La resistenza naturalmente continua. Certo che lo Stato turco sostiene che Afrin sia caduta senza resistenza. Sarebbe proprio quello che vogliono, che l’offensiva si fosse svolta in modo così liscio. Ma naturalmente è vero il contrario.
Come si capisce dalla dichiarazione delle YPG, abbiamo solo avviato una nuova fase della resistenza che è anche già iniziata, e lo ha fatto con il ritiro dalla città. Quindi è in corso da 3 – 4 giorni. In questo corso sono già state fatte molte azioni di successo. Il 18 e il 19 marzo ci sono state azioni a Bilbile, Jinderese e Rajo nelle quali oltre 70 elementi nemici, quindi sia membri delle bande jihadiste che soldati turchi, sono rimasti uccisi. Ora andrà avanti così
Naturalmente non lasciamo Afrin e non ci rinunceremo mai. E se la guerra dovesse continuare per 100 anni, noi per 100 anni opporremo resistenza. Certo, è una situazione critica, centinaia di migliaia di persone sono in fuga. Soprattutto le immagini degli ultimi giorni, quello che abbiamo vissuto qui e quello che dobbiamo organizzare, ricordano molto quello che è successo nel 2014 a Şengal. Centinaia di migliaia di persone in strada, senza cibo e senza acqua, senza un tetto sulla testa e senza sufficienti cure mediche. Ora stiamo cercando di trovare per queste persone almeno una soluzione provvisoria.
Cosa significa questa nuova fase della resistenza, quali cambiamenti ci saranno nella tattica?
La guerra che è stata condotta negli ultimi due mesi a Afrin è stata il tentativo di condurre una guerra al fronte per difendere Afrin. Il problema era che alla fine era una guerra tra un esercito popolare rivoluzionario con armi leggere e un apparto di guerra altamente armato e tecnologico di uno Stato della NATO. La guerra che la Turchia e le sue bande hanno condotto contro le YPG, YPJ e la popolazione di Afrin, era una guerra tecnologica. Dozzine di droni sulla città, controllare ogni movimento, registrarlo e reagire immediatamente con a colpi di razzi.
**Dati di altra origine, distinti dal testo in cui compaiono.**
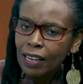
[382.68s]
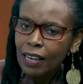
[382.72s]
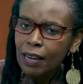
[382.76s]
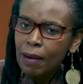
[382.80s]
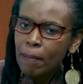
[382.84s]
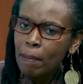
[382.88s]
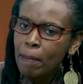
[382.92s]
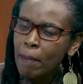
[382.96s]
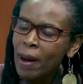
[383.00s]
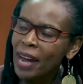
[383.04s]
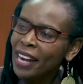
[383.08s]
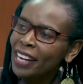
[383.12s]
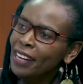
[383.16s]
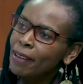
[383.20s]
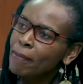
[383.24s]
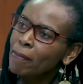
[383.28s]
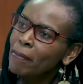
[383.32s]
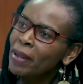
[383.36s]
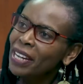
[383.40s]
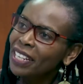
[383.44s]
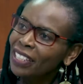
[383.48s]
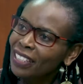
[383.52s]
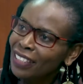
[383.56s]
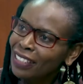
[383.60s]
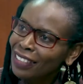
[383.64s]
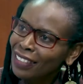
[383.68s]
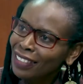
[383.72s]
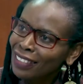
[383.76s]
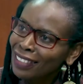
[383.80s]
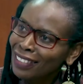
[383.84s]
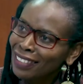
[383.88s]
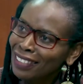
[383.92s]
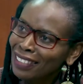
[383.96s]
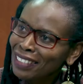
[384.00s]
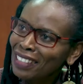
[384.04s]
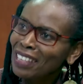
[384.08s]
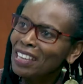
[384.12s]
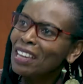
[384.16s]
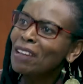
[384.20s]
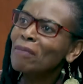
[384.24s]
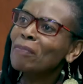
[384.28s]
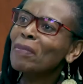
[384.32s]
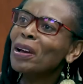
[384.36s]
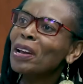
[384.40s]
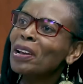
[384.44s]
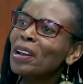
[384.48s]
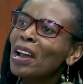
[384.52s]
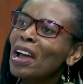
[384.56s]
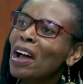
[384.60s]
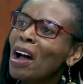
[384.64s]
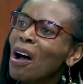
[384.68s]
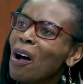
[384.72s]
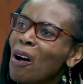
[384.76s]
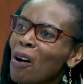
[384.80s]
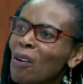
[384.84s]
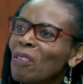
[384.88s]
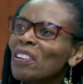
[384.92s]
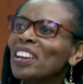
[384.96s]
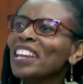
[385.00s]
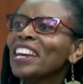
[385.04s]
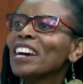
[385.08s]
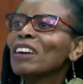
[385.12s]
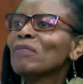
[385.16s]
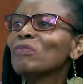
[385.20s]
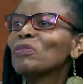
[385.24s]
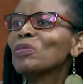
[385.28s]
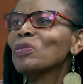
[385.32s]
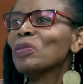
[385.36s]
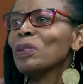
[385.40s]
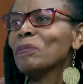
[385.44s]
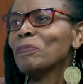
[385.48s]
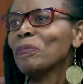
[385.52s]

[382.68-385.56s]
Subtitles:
Money matters, but only up to a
Appena le bande incontravano resistenza da qualche parte, si ritiravano e interpellavano l’artiglieria o l‘aviazione. Da questo punto di vista era una guerra contro l’aviazione e l’artiglieria turche. Ciononostante è stato continuamente possibile infliggere al nemico pesanti perdite.
Se guardiamo i bilanci, naturalmente vediamo molte perdite dalla nostra parte. Molte amiche e molti amici caduti, molti civili. Solo due giorni fa c’è stato un massacro a Jinderese nel quale oltre 200 civili che volevano fuggire da Jinderese sono stati massacrati dall’aviazione turca. Ma appunto anche al nemico sono stati inflitti gravi colpi. Migliaia di jihadisti uccisi, migliaia di soldati turchi uccisi. Questa fase della guerra ora è finita, non facciamo più una guerra sul fronte, ma una guerra di guerriglia. Questo significa attacchi lampo, agguati, trappole, cecchini o attacchi con razzi. Con questa tattica, la superiorità tecnologica del nemico perde di significato.
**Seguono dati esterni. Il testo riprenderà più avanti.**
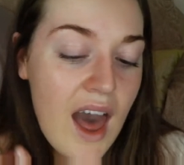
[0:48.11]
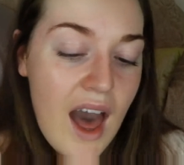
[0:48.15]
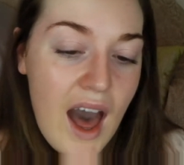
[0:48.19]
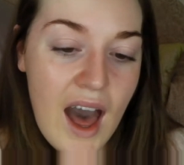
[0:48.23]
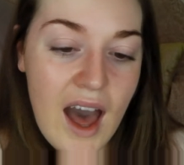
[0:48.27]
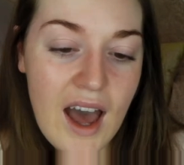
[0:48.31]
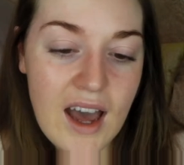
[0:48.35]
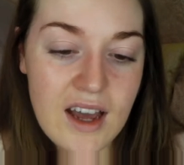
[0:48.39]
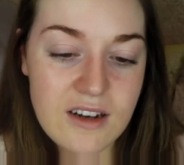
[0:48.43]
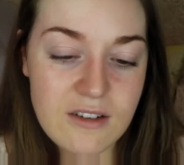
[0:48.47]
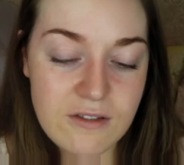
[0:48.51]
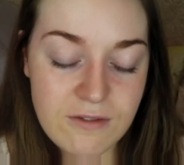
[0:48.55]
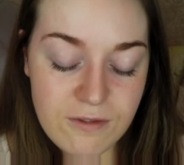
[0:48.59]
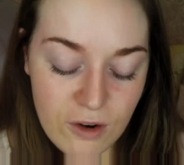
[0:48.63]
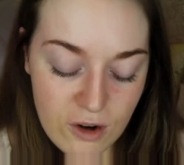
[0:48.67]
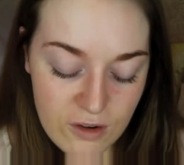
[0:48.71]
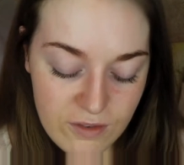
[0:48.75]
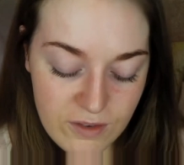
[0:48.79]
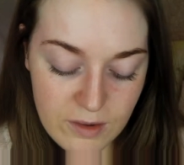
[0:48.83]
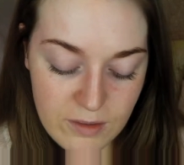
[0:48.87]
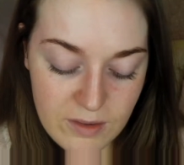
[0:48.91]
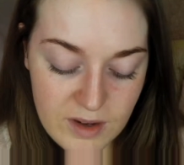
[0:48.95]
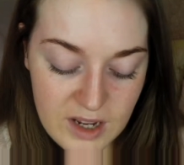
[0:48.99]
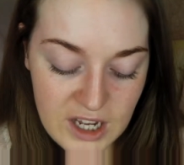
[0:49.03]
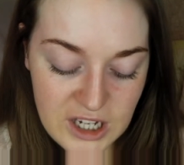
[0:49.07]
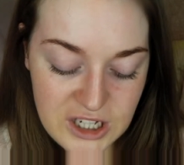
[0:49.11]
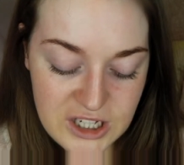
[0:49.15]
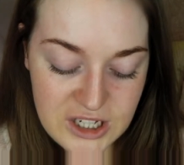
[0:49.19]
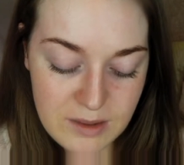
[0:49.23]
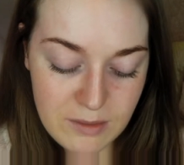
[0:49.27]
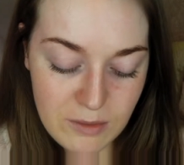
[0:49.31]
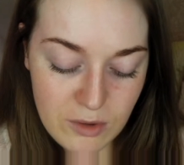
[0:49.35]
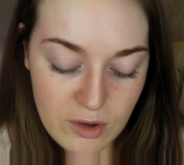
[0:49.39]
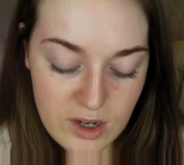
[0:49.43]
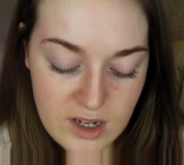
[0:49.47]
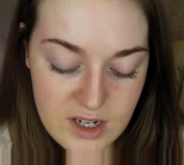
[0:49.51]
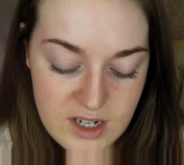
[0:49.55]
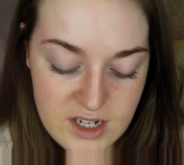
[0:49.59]
and for foundation
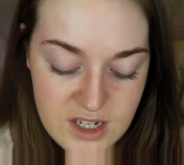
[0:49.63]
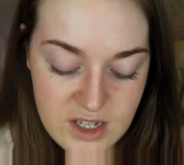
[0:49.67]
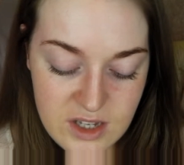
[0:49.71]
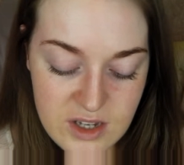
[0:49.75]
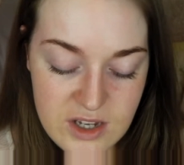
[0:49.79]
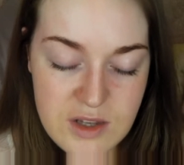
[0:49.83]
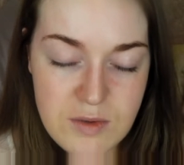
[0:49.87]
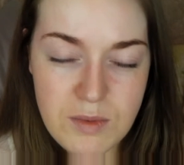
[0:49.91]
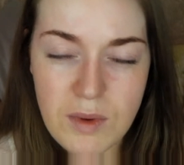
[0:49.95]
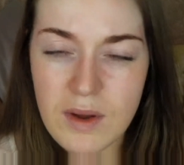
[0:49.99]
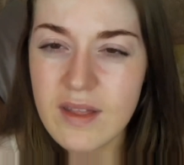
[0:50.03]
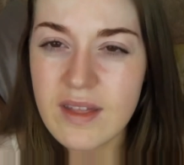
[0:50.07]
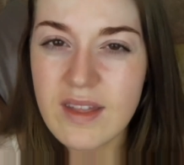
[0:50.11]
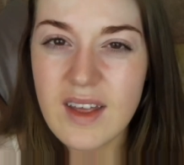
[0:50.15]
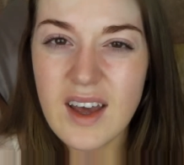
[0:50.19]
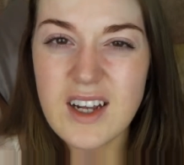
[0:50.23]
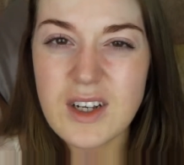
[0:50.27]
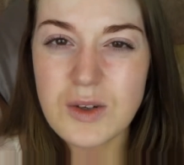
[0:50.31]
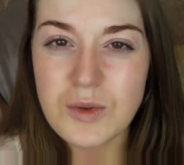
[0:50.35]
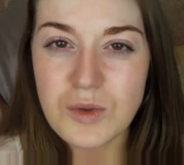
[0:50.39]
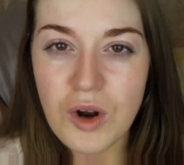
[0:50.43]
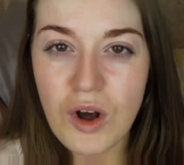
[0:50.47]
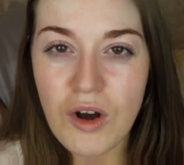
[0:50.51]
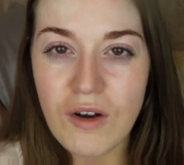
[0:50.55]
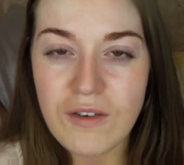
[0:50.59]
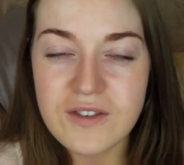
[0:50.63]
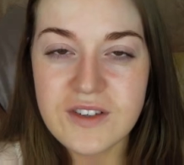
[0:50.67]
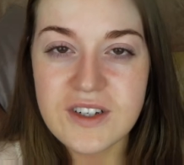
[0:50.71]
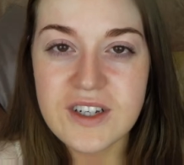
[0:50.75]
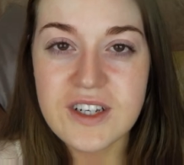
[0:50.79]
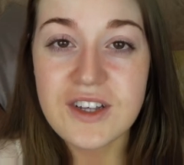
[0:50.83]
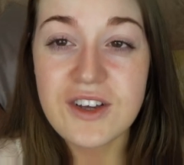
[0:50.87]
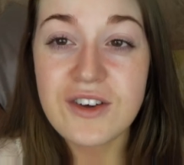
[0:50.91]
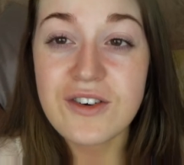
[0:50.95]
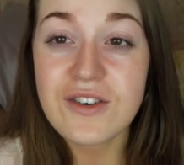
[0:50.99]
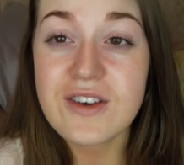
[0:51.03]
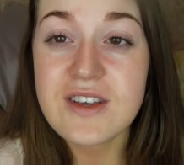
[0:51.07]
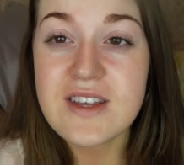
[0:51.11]
I'm going to use one that I don't often
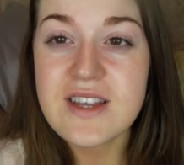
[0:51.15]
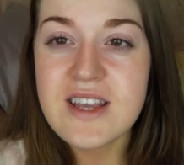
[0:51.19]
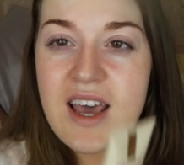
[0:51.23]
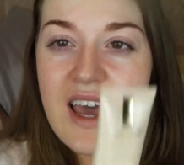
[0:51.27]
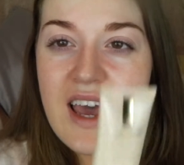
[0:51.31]
use.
La differenza è che finora Afrin era in mano a noi e che noi l’abbiamo difesa, ma ora ufficialmente – quindi secondo le idee dello Stato turco – è nelle mani della Turchia. Questo significa che le amiche e gli amici ora operano praticamente „dietro le linee nemiche“ e lì useranno tutte le tattiche che hanno a disposizione per nuocere al nemico, logorarlo, distruggergli il morale e non concedergli sicurezza né pause per tirare fiato. D’ora in avanti usiamo questa tattica e alla fine ci porterà al successo.
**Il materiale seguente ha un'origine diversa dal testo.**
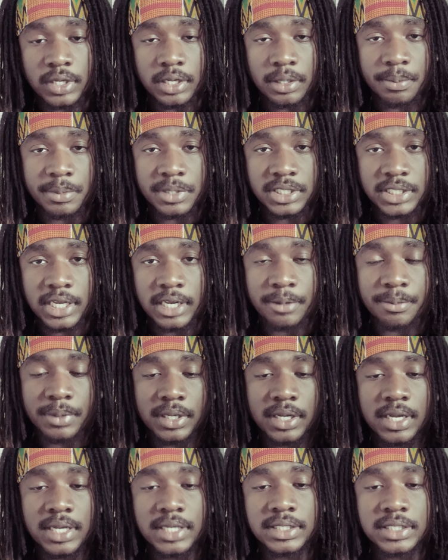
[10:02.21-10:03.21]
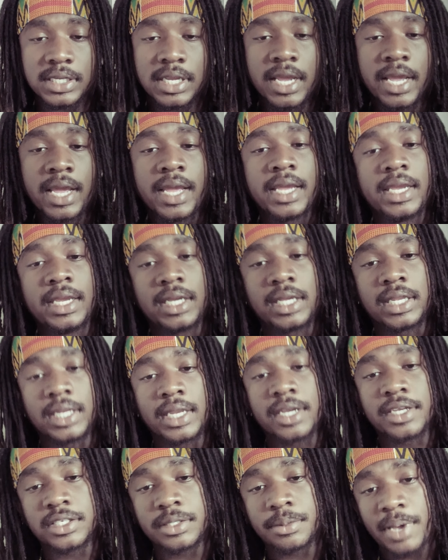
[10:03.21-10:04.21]
saying the machete because he
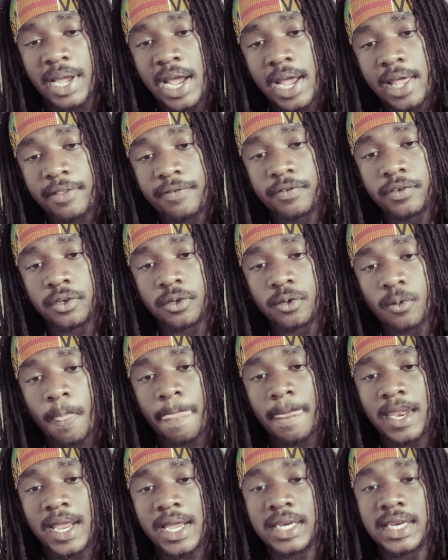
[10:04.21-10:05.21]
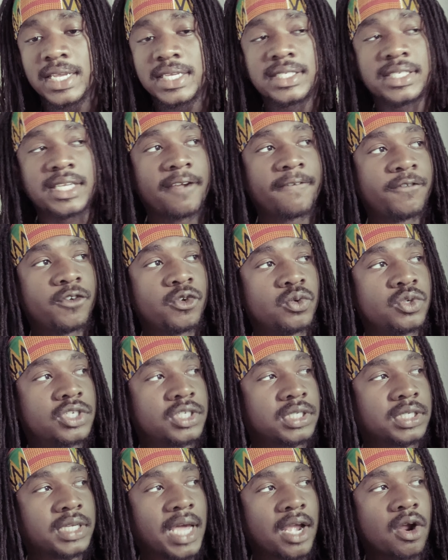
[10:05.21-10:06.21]
clears the path for you. Like, let's say if you
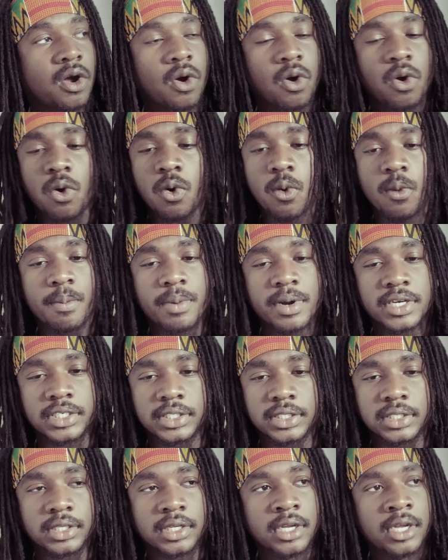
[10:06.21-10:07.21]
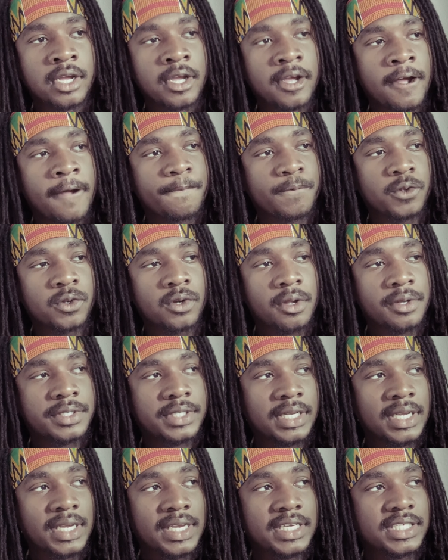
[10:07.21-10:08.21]
just got a whole bunch of, you know what I'm
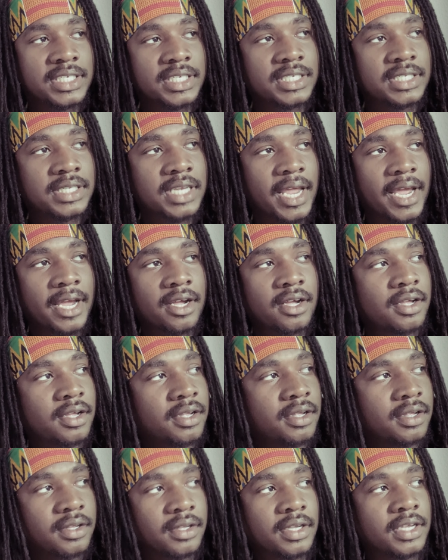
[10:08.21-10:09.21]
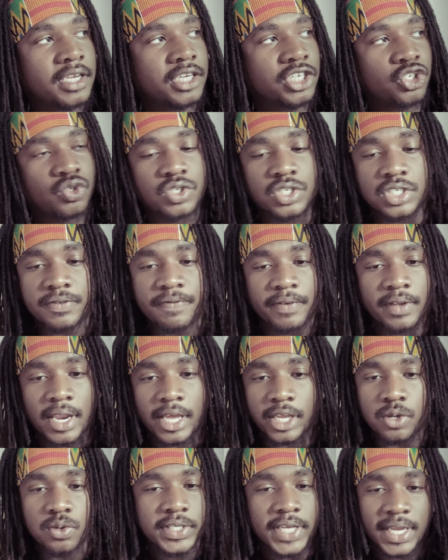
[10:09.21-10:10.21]
saying? It's just like, you just feel
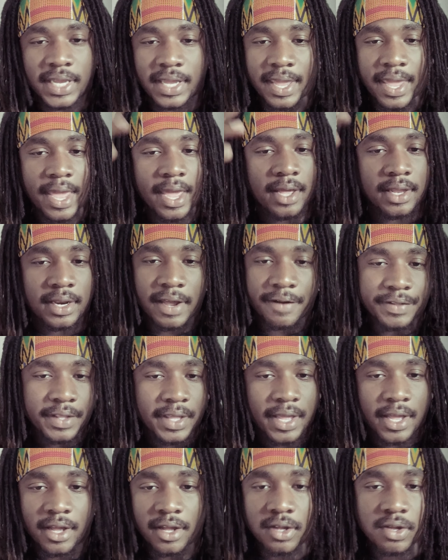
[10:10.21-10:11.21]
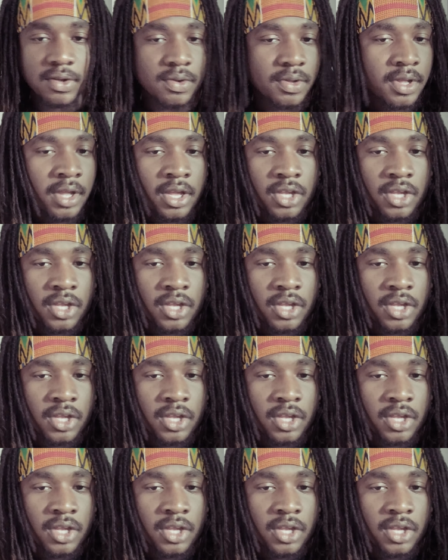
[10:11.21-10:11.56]
like you're taking L after L.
In una dichiarazione delle YPG qualche giorno fa si leggeva che anche quelli che ora verranno insediati a Afrin, quindi per lo più famiglie degli jihadisti, sono considerati obiettivi militari legittimi. Quindi l’obiettivo a medio termine è rendere la situazione a Afrin per la Turchia uno stato di emergenza militare permanente, in modo che non sia possibile costituire un’amministrazione civile come a al-Bab o Jarablus?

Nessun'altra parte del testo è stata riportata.